- WHAT NEEDS TO BE DONE -
Give every line of the data again, unchanged, but with no pictures.

(RECORDS FOR THIS TASK Opens)

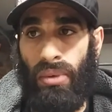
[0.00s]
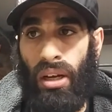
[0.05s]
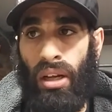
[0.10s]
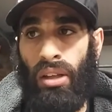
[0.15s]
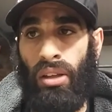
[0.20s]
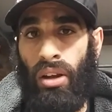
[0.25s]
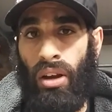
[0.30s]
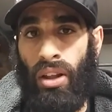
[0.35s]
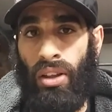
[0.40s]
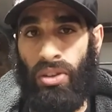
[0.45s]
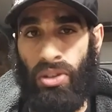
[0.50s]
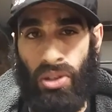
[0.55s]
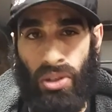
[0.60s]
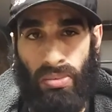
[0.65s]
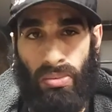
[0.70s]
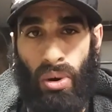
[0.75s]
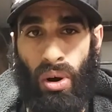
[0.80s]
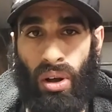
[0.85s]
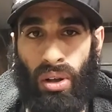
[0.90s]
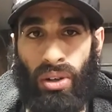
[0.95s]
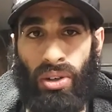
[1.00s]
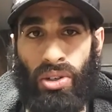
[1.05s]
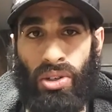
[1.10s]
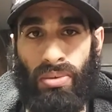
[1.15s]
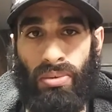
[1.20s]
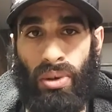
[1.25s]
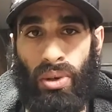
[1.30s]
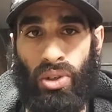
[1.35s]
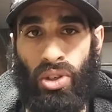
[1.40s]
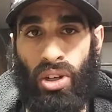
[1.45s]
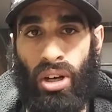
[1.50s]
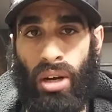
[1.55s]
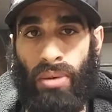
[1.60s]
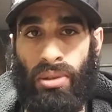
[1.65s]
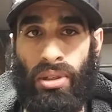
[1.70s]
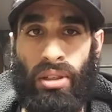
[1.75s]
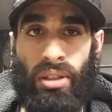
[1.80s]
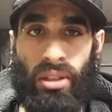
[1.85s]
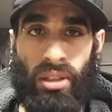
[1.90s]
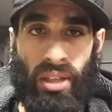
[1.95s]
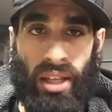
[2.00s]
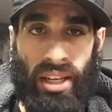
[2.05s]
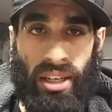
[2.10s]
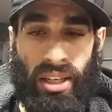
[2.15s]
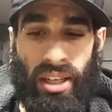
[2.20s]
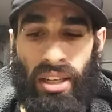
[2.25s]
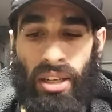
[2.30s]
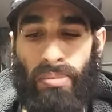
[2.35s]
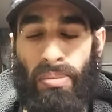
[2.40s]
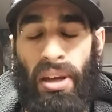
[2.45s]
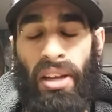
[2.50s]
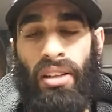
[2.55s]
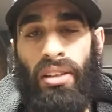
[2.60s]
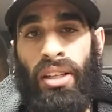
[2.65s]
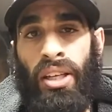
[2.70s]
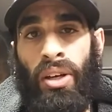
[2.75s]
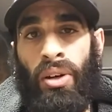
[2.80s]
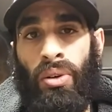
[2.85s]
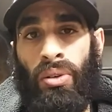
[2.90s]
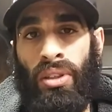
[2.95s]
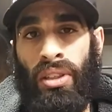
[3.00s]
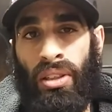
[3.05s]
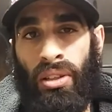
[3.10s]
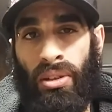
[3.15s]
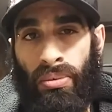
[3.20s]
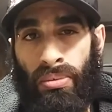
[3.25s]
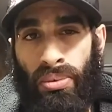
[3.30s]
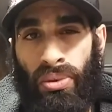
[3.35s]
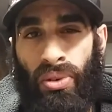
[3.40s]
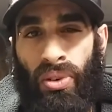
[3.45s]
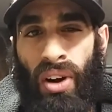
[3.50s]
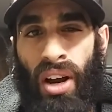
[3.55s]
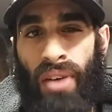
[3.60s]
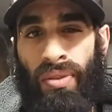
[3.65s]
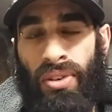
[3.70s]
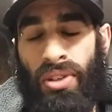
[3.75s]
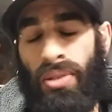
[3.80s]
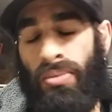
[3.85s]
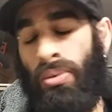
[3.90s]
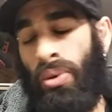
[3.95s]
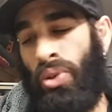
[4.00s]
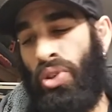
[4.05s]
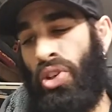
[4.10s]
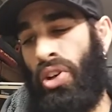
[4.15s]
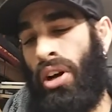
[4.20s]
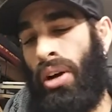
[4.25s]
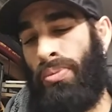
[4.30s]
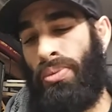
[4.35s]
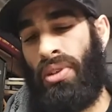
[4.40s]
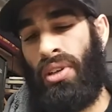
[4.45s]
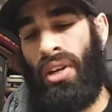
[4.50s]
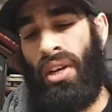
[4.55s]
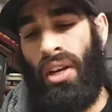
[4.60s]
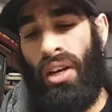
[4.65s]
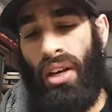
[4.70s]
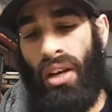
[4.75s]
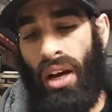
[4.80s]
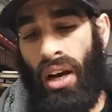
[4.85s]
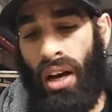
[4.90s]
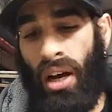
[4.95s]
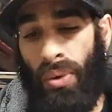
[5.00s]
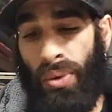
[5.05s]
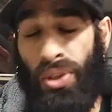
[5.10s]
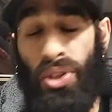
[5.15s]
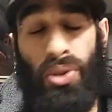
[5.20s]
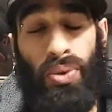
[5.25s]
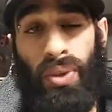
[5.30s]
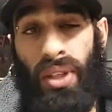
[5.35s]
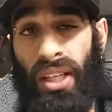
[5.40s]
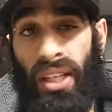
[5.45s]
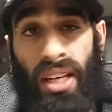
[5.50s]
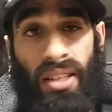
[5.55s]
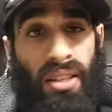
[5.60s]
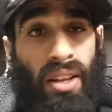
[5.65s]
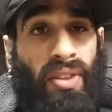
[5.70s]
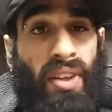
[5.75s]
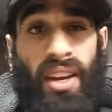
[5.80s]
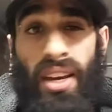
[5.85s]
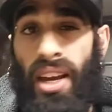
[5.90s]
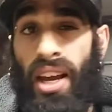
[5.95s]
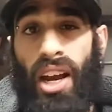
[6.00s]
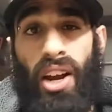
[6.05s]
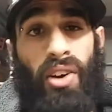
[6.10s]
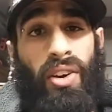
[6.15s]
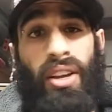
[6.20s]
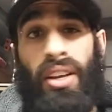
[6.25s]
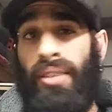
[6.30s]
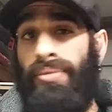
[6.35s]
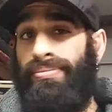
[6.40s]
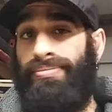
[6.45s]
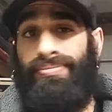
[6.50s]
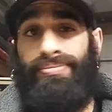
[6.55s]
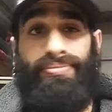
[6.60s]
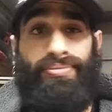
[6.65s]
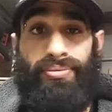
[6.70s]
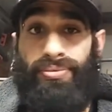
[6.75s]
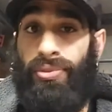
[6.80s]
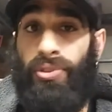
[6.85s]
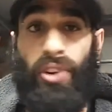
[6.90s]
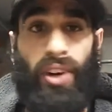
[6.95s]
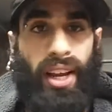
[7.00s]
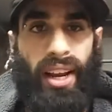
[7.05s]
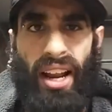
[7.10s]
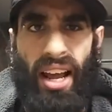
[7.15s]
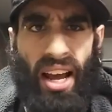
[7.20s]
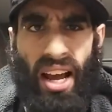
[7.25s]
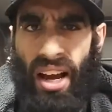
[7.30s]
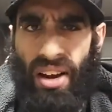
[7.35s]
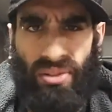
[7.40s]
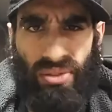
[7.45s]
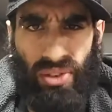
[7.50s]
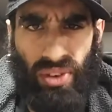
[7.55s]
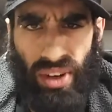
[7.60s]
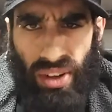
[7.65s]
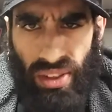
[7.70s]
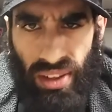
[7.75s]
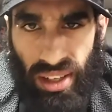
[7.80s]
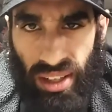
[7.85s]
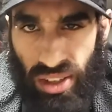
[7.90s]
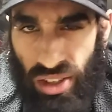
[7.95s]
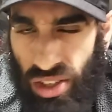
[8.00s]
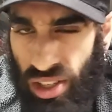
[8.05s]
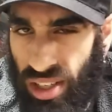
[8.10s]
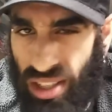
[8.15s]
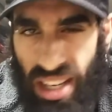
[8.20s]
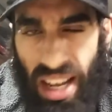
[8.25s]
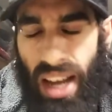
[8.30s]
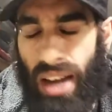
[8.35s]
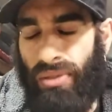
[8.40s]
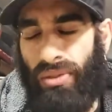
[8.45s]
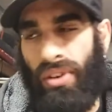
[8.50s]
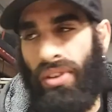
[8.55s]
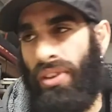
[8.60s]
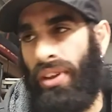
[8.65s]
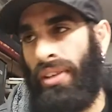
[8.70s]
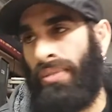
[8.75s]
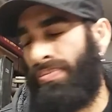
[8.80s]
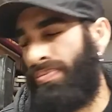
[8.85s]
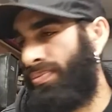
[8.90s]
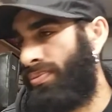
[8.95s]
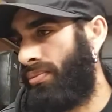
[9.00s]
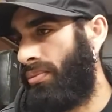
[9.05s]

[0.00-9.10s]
a lot of the smaller smoke shops, A little and independently owned little private smoke shops, uh, which is really nice. And they carry freaking everything, just everything.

(RECORDS FOR THIS TASK Closes)

- ANSWER TO THIS PROBLEM -
[0.00s]
[0.05s]
[0.10s]
[0.15s]
[0.20s]
[0.25s]
[0.30s]
[0.35s]
[0.40s]
[0.45s]
[0.50s]
[0.55s]
[0.60s]
[0.65s]
[0.70s]
[0.75s]
[0.80s]
[0.85s]
[0.90s]
[0.95s]
[1.00s]
[1.05s]
[1.10s]
[1.15s]
[1.20s]
[1.25s]
[1.30s]
[1.35s]
[1.40s]
[1.45s]
[1.50s]
[1.55s]
[1.60s]
[1.65s]
[1.70s]
[1.75s]
[1.80s]
[1.85s]
[1.90s]
[1.95s]
[2.00s]
[2.05s]
[2.10s]
[2.15s]
[2.20s]
[2.25s]
[2.30s]
[2.35s]
[2.40s]
[2.45s]
[2.50s]
[2.55s]
[2.60s]
[2.65s]
[2.70s]
[2.75s]
[2.80s]
[2.85s]
[2.90s]
[2.95s]
[3.00s]
[3.05s]
[3.10s]
[3.15s]
[3.20s]
[3.25s]
[3.30s]
[3.35s]
[3.40s]
[3.45s]
[3.50s]
[3.55s]
[3.60s]
[3.65s]
[3.70s]
[3.75s]
[3.80s]
[3.85s]
[3.90s]
[3.95s]
[4.00s]
[4.05s]
[4.10s]
[4.15s]
[4.20s]
[4.25s]
[4.30s]
[4.35s]
[4.40s]
[4.45s]
[4.50s]
[4.55s]
[4.60s]
[4.65s]
[4.70s]
[4.75s]
[4.80s]
[4.85s]
[4.90s]
[4.95s]
[5.00s]
[5.05s]
[5.10s]
[5.15s]
[5.20s]
[5.25s]
[5.30s]
[5.35s]
[5.40s]
[5.45s]
[5.50s]
[5.55s]
[5.60s]
[5.65s]
[5.70s]
[5.75s]
[5.80s]
[5.85s]
[5.90s]
[5.95s]
[6.00s]
[6.05s]
[6.10s]
[6.15s]
[6.20s]
[6.25s]
[6.30s]
[6.35s]
[6.40s]
[6.45s]
[6.50s]
[6.55s]
[6.60s]
[6.65s]
[6.70s]
[6.75s]
[6.80s]
[6.85s]
[6.90s]
[6.95s]
[7.00s]
[7.05s]
[7.10s]
[7.15s]
[7.20s]
[7.25s]
[7.30s]
[7.35s]
[7.40s]
[7.45s]
[7.50s]
[7.55s]
[7.60s]
[7.65s]
[7.70s]
[7.75s]
[7.80s]
[7.85s]
[7.90s]
[7.95s]
[8.00s]
[8.05s]
[8.10s]
[8.15s]
[8.20s]
[8.25s]
[8.30s]
[8.35s]
[8.40s]
[8.45s]
[8.50s]
[8.55s]
[8.60s]
[8.65s]
[8.70s]
[8.75s]
[8.80s]
[8.85s]
[8.90s]
[8.95s]
[9.00s]
[9.05s]

[0.00-9.10s]
a lot of the smaller smoke shops, A little and independently owned little private smoke shops, uh, which is really nice. And they carry freaking everything, just everything.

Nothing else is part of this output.